Given ARVINAS’s clinical-stage profile and absence of product sales, executive pay is likely heavily equity‑based (stock options/RSUs) and tied to long‑dated clinical and regulatory milestones rather than recurring revenue metrics. Recent program reprioritization, a workforce reduction with expected run‑rate savings of ~$80M annually, and the company’s stated runway to H2 2028 suggest management incentives may be shifting toward cost‑control and successful execution of high‑value catalysts (NDA approval, pivotal readouts, IND/Phase 1 progress). Collaboration payments and milestone accounting (e.g., changes in Pfizer program estimates that materially affected revenue recognition) mean bonus plans that reference GAAP revenue could be volatile; many biotechs in this situation instead link cash bonuses or vesting triggers to discrete R&D or regulatory events. Severance and retention arrangements (the quarter included $1.0M restructuring charges and $7.4M cash severance) may also affect reported pay in the near term and often accompany accelerated vesting or supplemental equity grants to secure key personnel through pivotal milestones.

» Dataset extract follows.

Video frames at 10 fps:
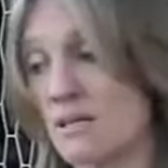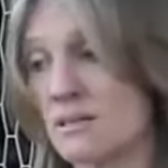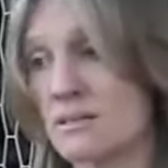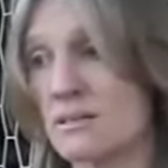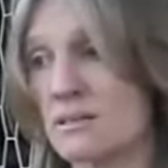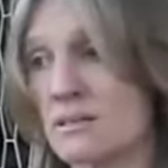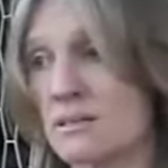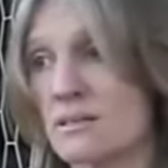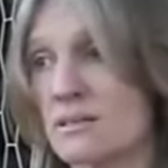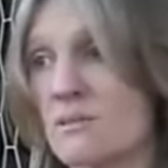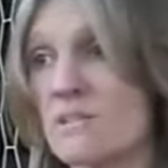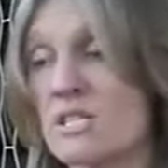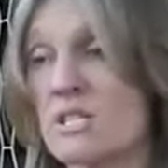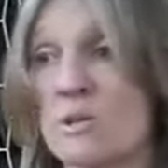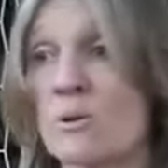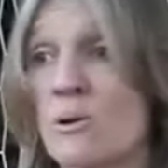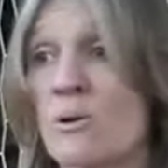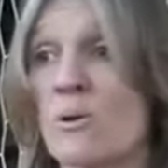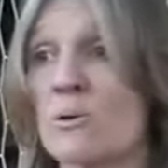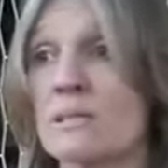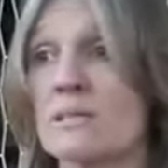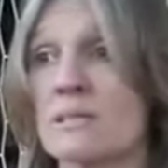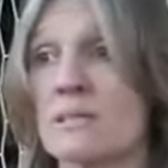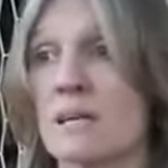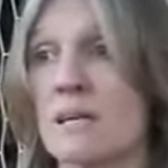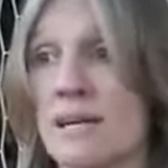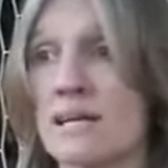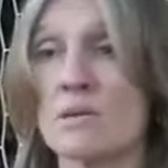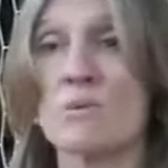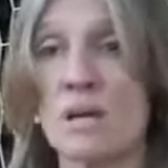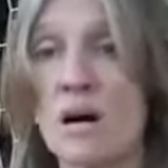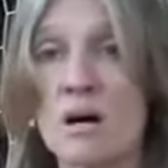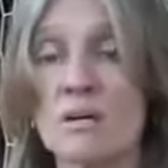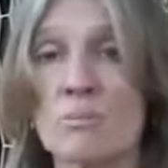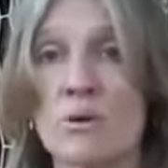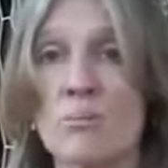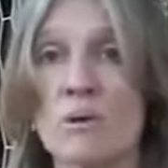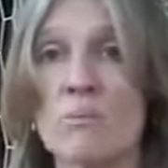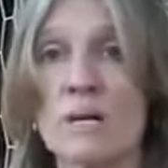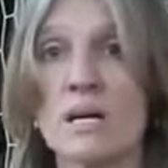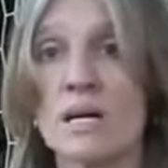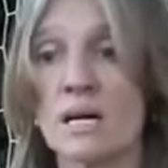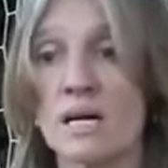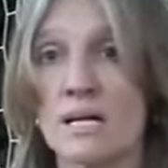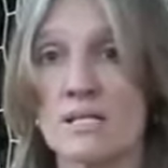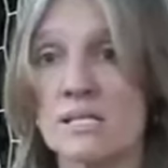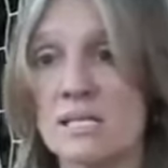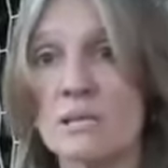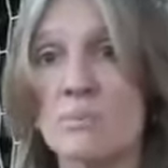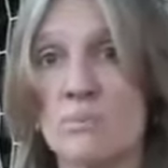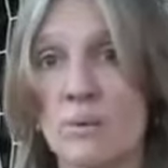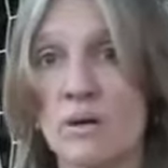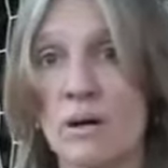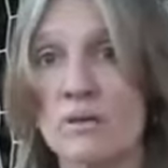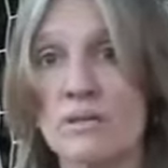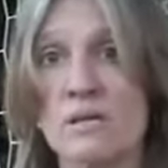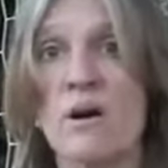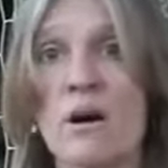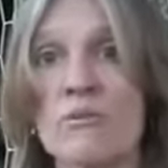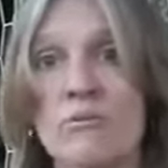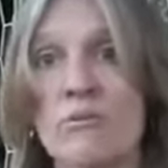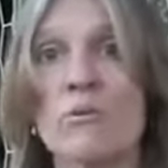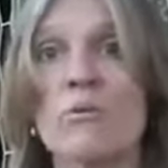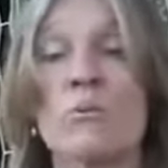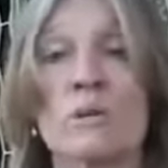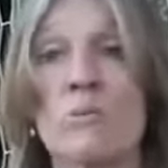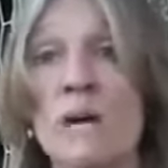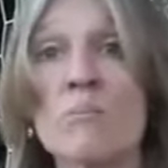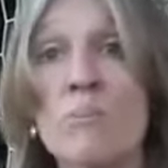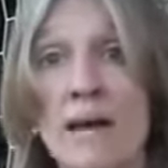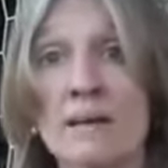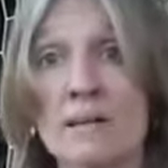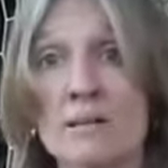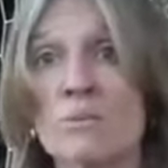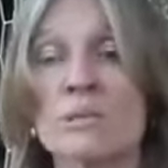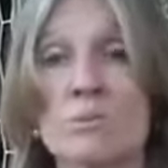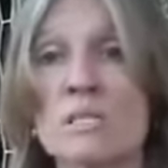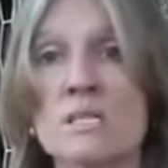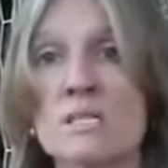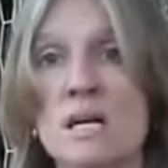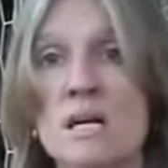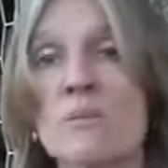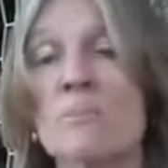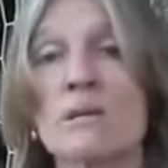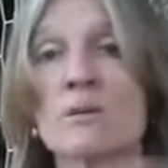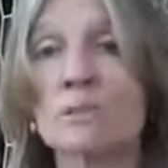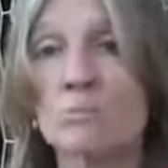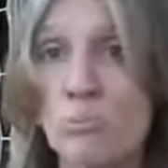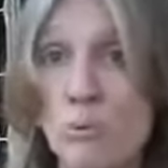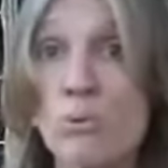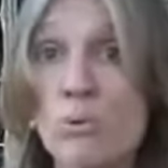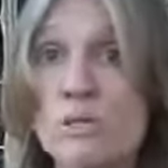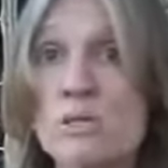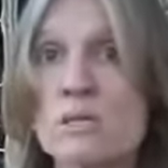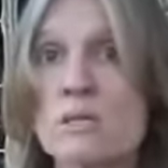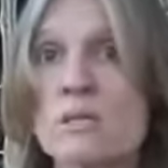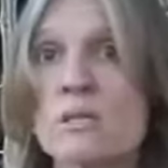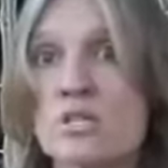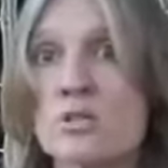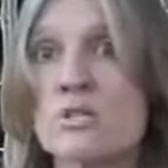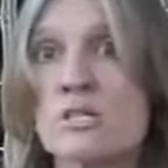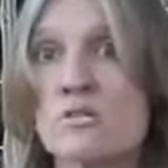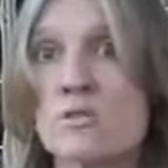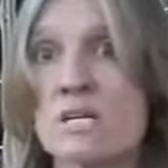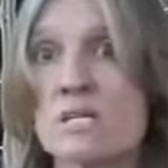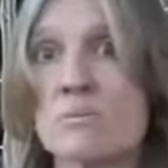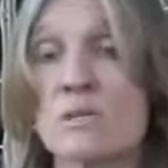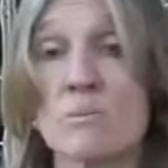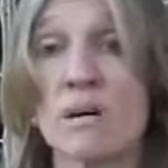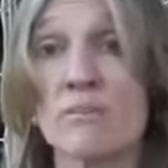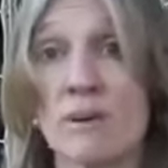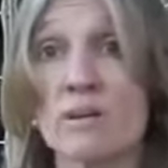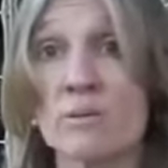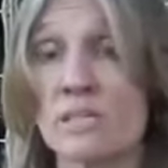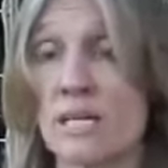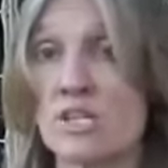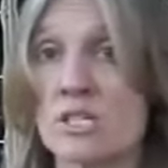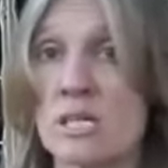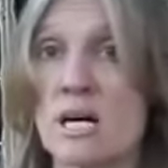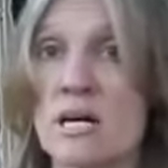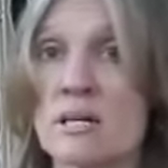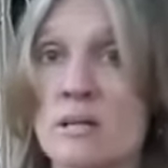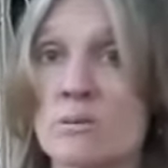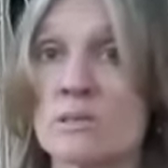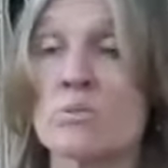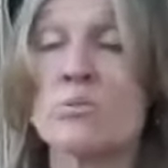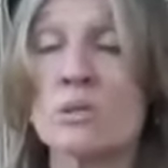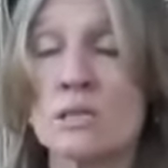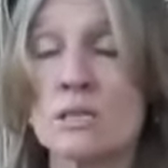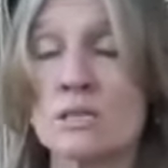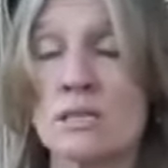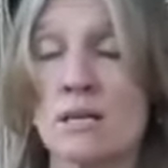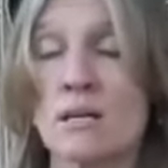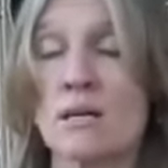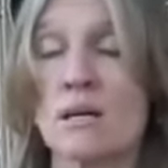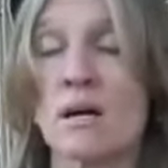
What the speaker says: this 72-year-old lady with a heart problem had to sleep on this hard floor with one blanket. It was winter time. My mother was bald due to stress because my father was actually dying. That was the worst thing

Trading by insiders at ARVINAS should be viewed in the context of frequent material events (NDA submission/decision, clinical readouts, partner negotiations) that create substantial MNPI and typically trigger extended blackout periods; markets often read insider buys/sells around these events as signals. Because revenue and reported results are sensitive to collaboration accounting changes with large partners (e.g., Pfizer), insiders with partner‑related knowledge may face additional internal restrictions and staggered disclosure obligations. Expect common use of 10b5‑1 plans and careful timing of exercises/sales given the company’s equity‑heavy pay structure and potential dilution from milestone‑linked grants; all officers and greater‑than‑10% owners remain subject to Section 16 reporting (Form 4 filings). Finally, severance payments or retention grants tied to the April 2025 workforce reduction could produce near‑term Form 4 and proxy disclosures that traders may interpret as management reactions to the company’s financing runway and strategic priorities.